The HSI-CERS grant puts UTEP on the national stage alongside the NSF, said Jacob Fraire, president of the ECMC Foundation. Fraire, who has more than 35 years of professional higher education experience, previously served as director of policy and strategy for the Natalicio Institute. He was part of the team that submitted the grant proposal.
He called Nuñez an HSI expert who deserves a lot of the credit for the successful application that will make UTEP and the Natalicio Institute a focal point for prospective NSF grantees in regard to proposal evaluations for the next six years.
“You don’t have to submit your proposals to UTEP, and you don’t have to go to UTEP committees,” Fraire said. “But you certainly will be encouraged to do so because UTEP will have built the kinds of resources that would add value to your project.”
In addition to HSI-CERS, the NSF also named UTEP as one of five institutions that will lead a second related $7 million project focused on building community and collaborations among current and potential HSI awardees. It is the UNIDOS Network Resource Center for Community Coordination, or HSI-CCC. Florida International University is the lead institution.

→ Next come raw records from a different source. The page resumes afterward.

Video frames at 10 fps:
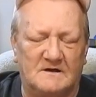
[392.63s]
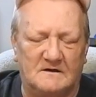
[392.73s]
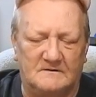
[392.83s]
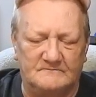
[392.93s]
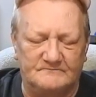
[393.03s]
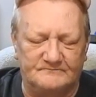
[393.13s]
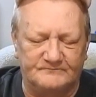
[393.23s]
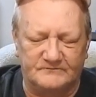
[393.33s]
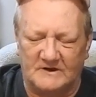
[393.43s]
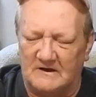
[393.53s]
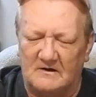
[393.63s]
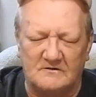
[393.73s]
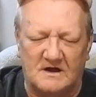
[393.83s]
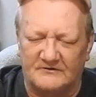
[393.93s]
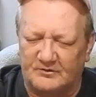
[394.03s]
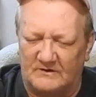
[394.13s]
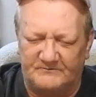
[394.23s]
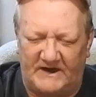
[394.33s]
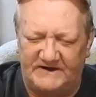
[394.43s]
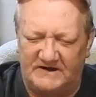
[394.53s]
um, oh gosh,
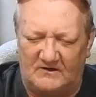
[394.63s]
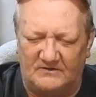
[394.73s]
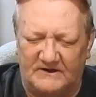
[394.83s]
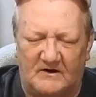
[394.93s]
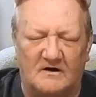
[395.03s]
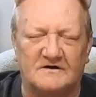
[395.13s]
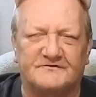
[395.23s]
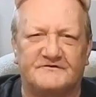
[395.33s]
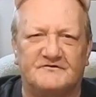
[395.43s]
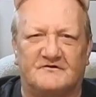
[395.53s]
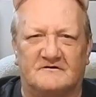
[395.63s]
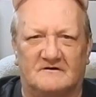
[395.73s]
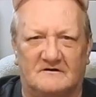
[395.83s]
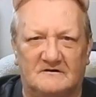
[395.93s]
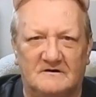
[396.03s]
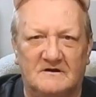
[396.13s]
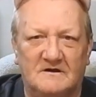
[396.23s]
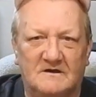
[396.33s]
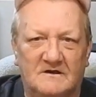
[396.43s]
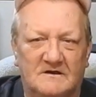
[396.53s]
what Patty called it, Artisan Journal.
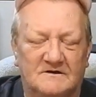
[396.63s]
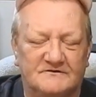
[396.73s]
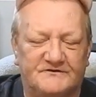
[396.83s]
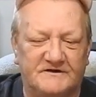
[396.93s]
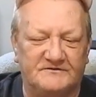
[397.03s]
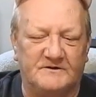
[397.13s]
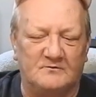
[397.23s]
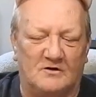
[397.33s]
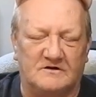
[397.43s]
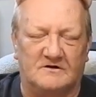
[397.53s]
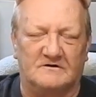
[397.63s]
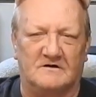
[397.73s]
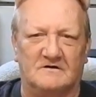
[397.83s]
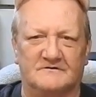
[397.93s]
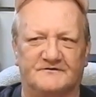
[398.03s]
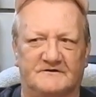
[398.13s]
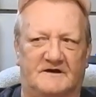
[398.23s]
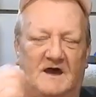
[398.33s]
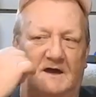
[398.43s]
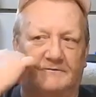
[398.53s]
She's been working on hers,
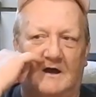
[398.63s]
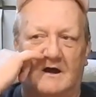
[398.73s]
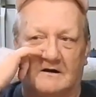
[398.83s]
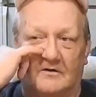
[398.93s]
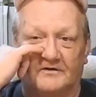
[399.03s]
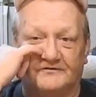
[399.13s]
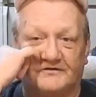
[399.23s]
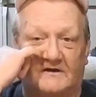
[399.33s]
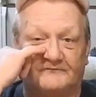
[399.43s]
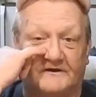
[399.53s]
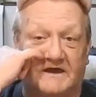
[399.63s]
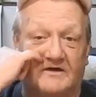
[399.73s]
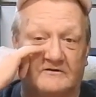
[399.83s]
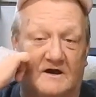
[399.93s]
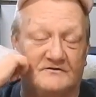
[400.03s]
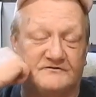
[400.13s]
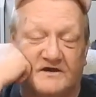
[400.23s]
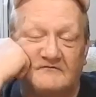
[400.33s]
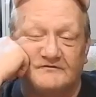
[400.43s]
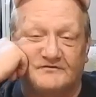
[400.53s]
and I've got all the stuff together. I
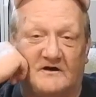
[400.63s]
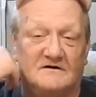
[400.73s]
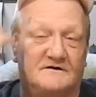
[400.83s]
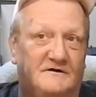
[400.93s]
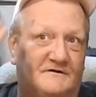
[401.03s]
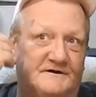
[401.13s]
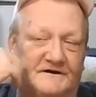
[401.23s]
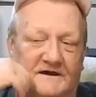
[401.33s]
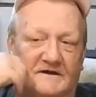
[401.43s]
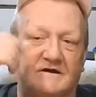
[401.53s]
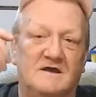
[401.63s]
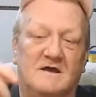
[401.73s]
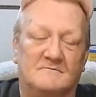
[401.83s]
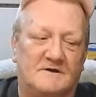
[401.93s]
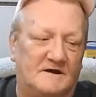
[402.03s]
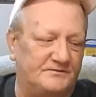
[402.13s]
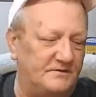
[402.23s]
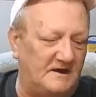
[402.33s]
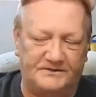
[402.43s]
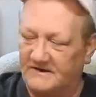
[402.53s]
just haven't started on it yet.
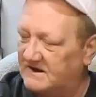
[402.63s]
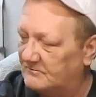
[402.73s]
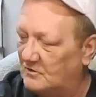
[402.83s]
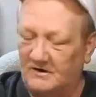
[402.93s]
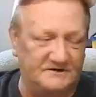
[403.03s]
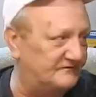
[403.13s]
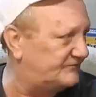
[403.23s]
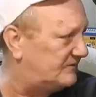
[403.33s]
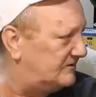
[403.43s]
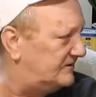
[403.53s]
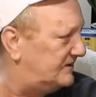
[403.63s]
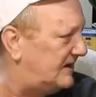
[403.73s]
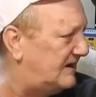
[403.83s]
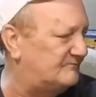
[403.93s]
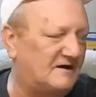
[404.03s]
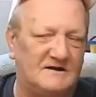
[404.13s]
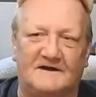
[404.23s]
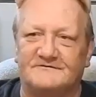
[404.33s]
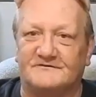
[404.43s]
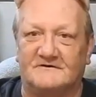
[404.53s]
But I, I think I'm going to start on it. I had my
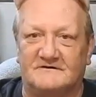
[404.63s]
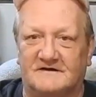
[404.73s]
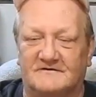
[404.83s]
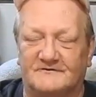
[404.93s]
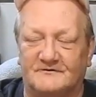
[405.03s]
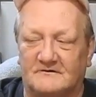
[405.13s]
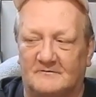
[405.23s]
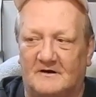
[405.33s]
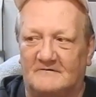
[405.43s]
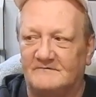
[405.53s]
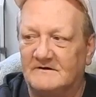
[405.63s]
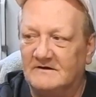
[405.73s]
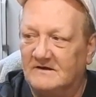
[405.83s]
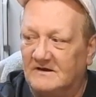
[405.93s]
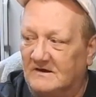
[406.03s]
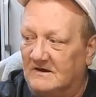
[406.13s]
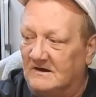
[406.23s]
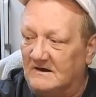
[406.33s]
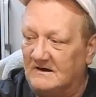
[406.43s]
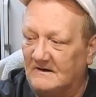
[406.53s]
glasses on. I guess I took them off.
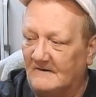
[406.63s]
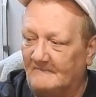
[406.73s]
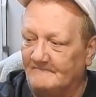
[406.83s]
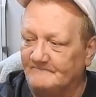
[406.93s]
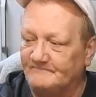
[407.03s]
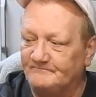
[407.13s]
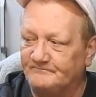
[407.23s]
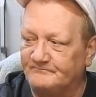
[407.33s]
Um,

Meagan Kendall, associate professor in UTEP’s Department of Engineering, Education and Leadership, is one of the co-principal investigators.
Gonzalez said that she looked forward to future collaborations among the institutions through Kendall to expand knowledge of what works and what can be done better.
“Telling the story of Hispanic student impact right is no small feat, but we welcome that challenge because it is a story worth telling and learning from,” Gonzalez said.
Both new centers are part of the NSF HSI Program Network Resource Centers and Hubs.
“Building on past investments, these new centers will help NSF achieve its broadening participation goals in STEM by growing and strengthening the education and research support that facilitates student and faculty success at HSIs,” James L. Moore III, NSF assistant director for STEM education, said in a press release.
This article first appeared on El Paso Matters and is republished here under a Creative Commons license.